Violence Erupts in India's Riot-Hit Gujarat State, Curfew Imposed

May 6, 2002 - 0:0
AHMEDABAD, India -- At least six people were seriously injured on Sunday after fresh violence erupted in the Indian state of Gujarat, where continuing sectarian bloodshed has already claimed 900 lives, AFP said.

At least 20 shops and many more houses were set on fire by a mob of more than 2,000 people in the Behrampura area of Ahmedabad, the commercial capital of the Western state, a police spokesman said.

Some 10 people were taken to hospitals with injuries after Hindus and Muslims fought each other in the streets with stones and swords.

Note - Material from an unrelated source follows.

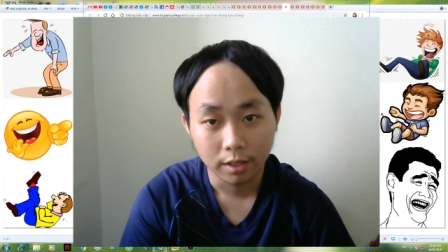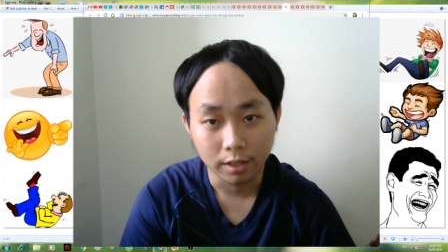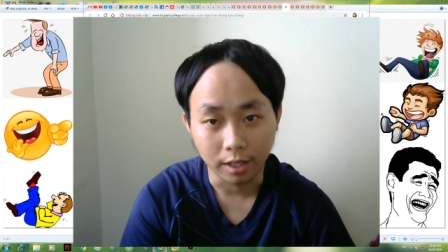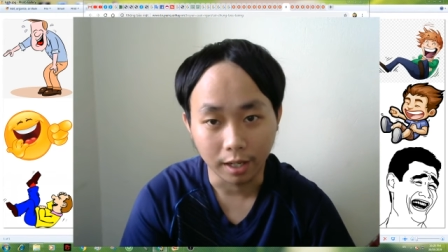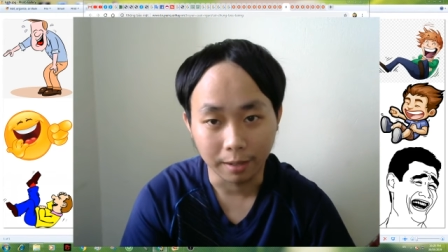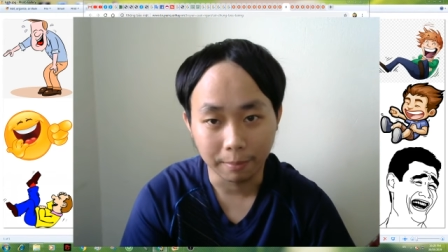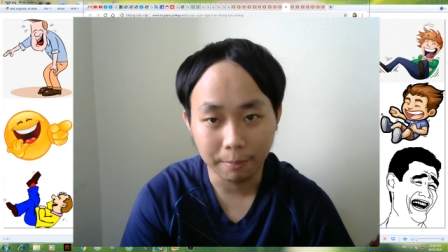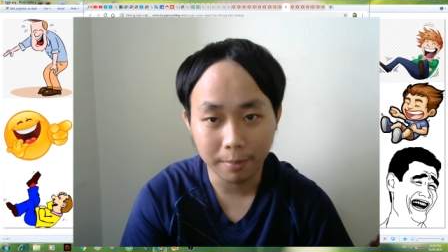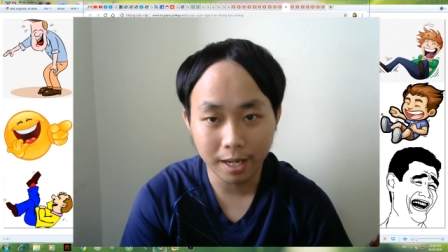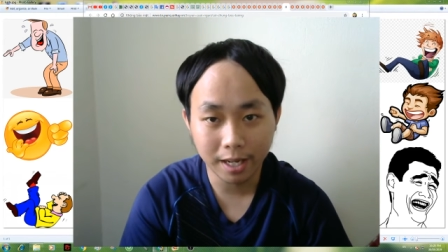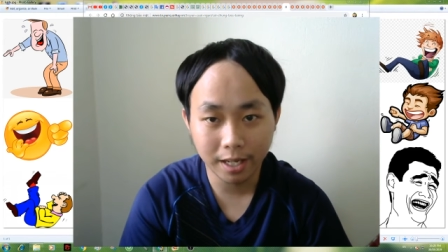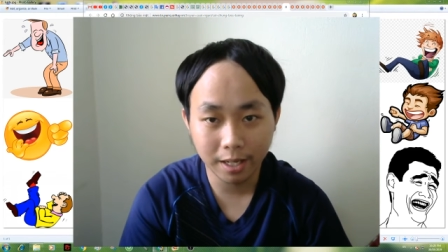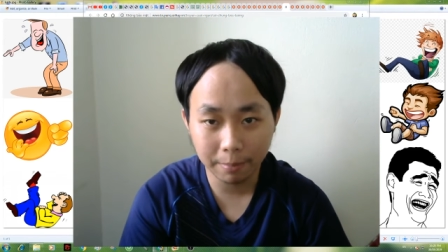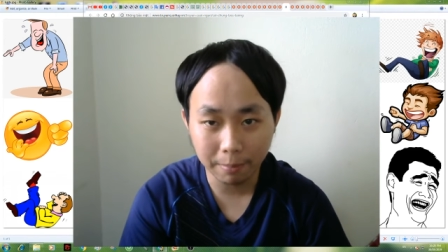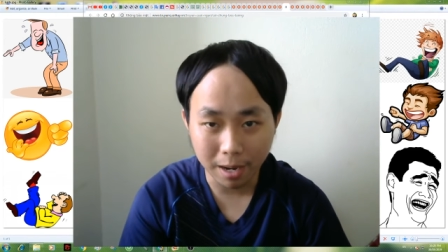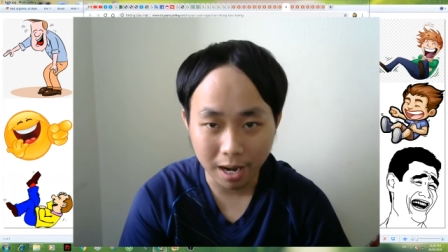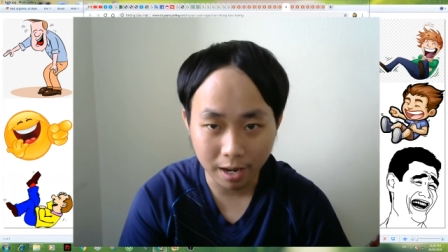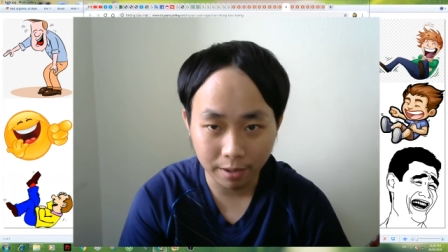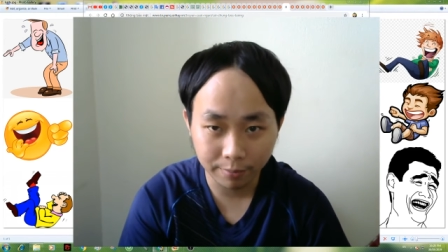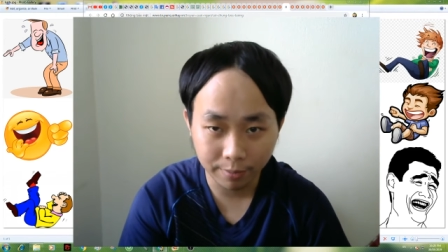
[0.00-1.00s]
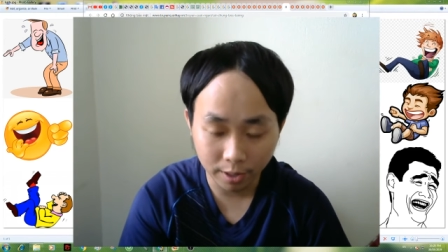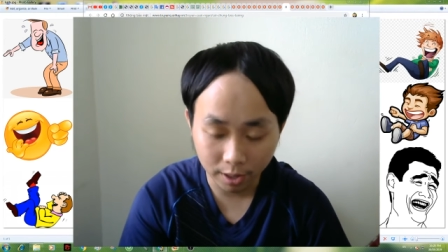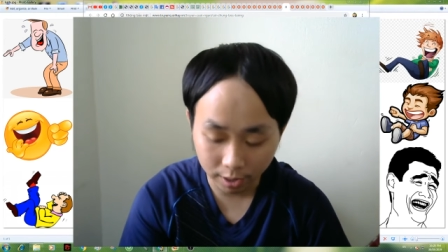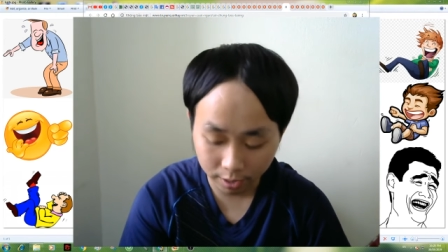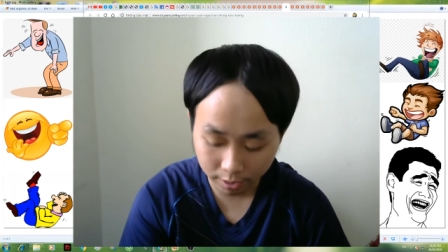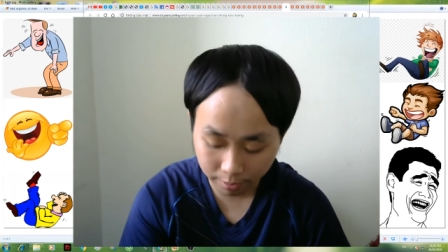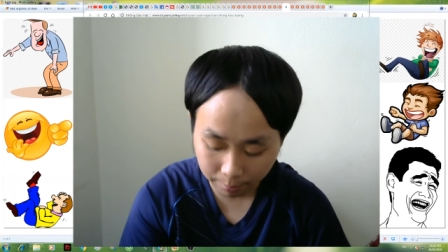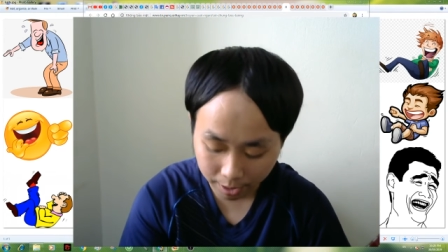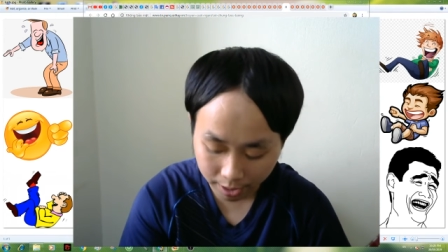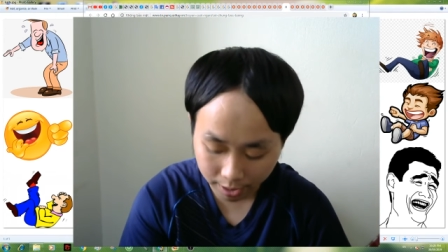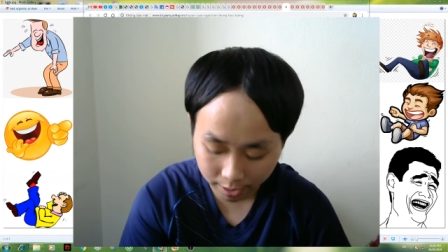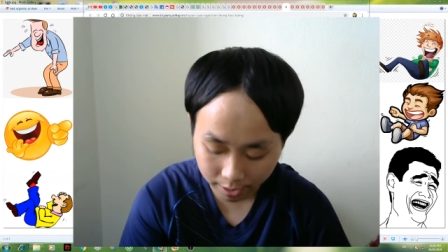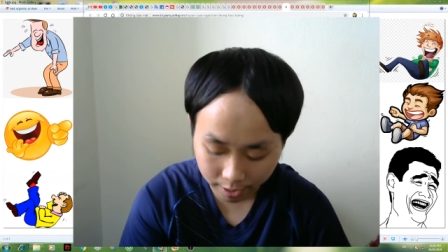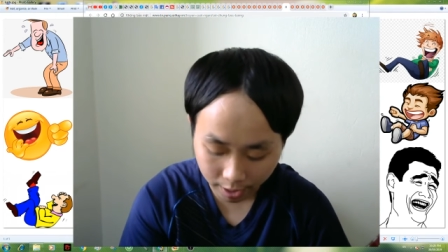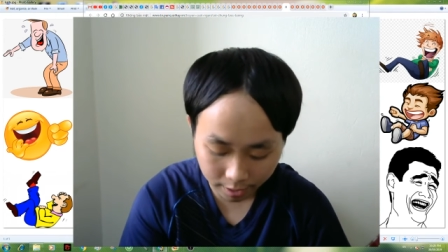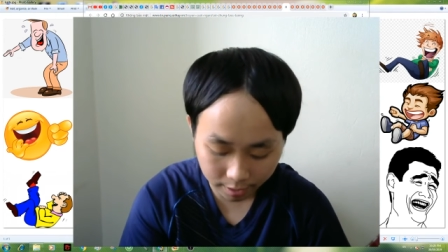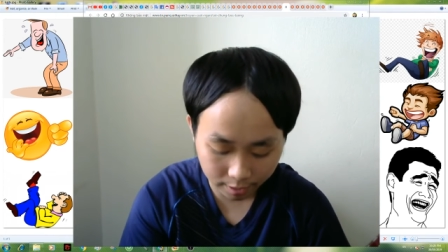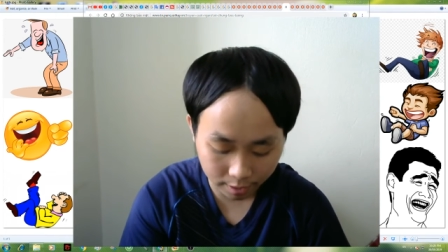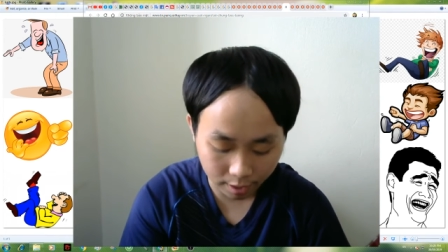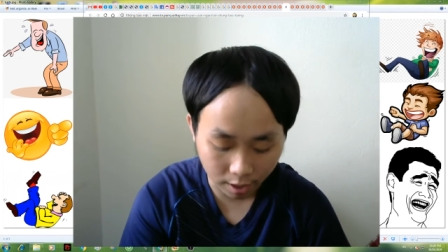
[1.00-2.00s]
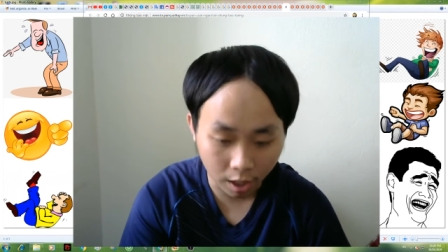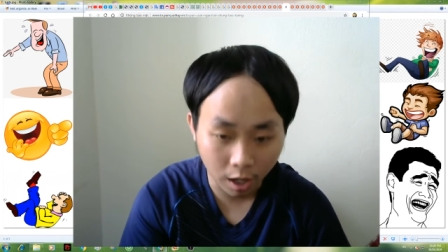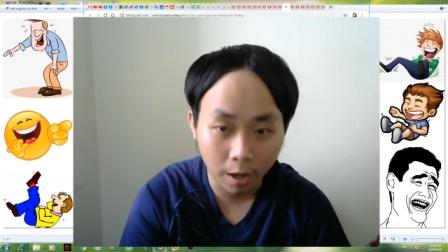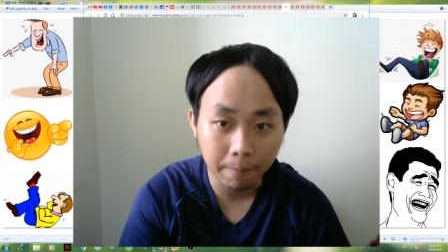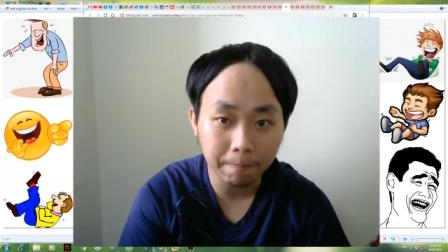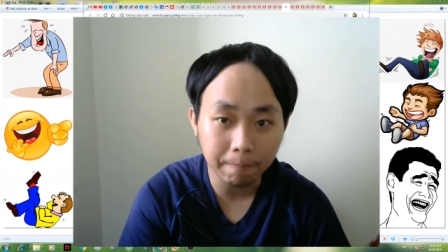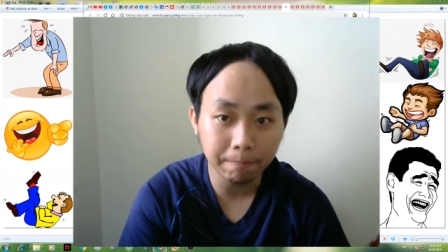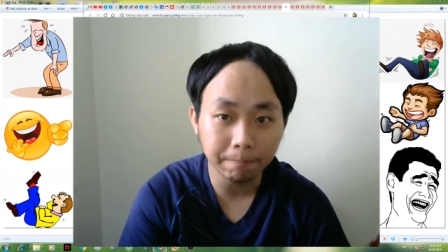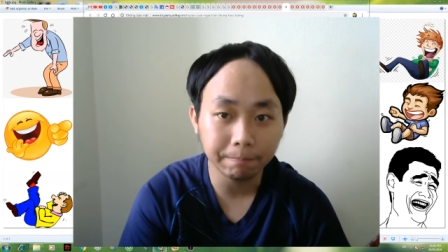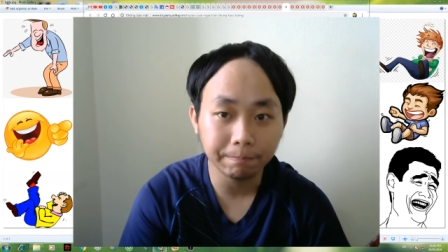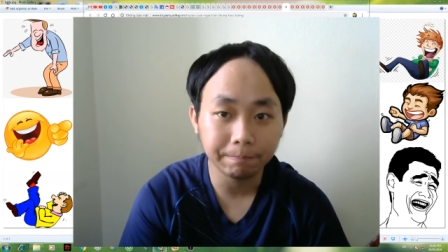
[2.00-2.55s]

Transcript: chẳng may bà vợ bị chết sớm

The rioters also clashed near a city school.

The police spokesman said six of people were critically injured and added that an indefinite curfew was imposed in two localities to stem the fighting.

The riots in Gujarat were sparked by the torching of a train carrying Hindu activists by an alleged Muslim mob in the town of Godhra on February 27.

Fifty-eight people were killed in train attack and about 850 others, mostly Muslims, were killed in the subsequent communal violence.

The fresh violence Sunday came as India's most celebrated police official, K.P.S. Gill, arrived in Gujarat after being appointed security advisor to Chief Minister Narendra Modi.

Gill gained his reputation as a "Supercop" after putting down a bloody sikh separatist campaign in 1992 that had claimed the lives of around 50,000 people in the northern state of Punjab since 1983.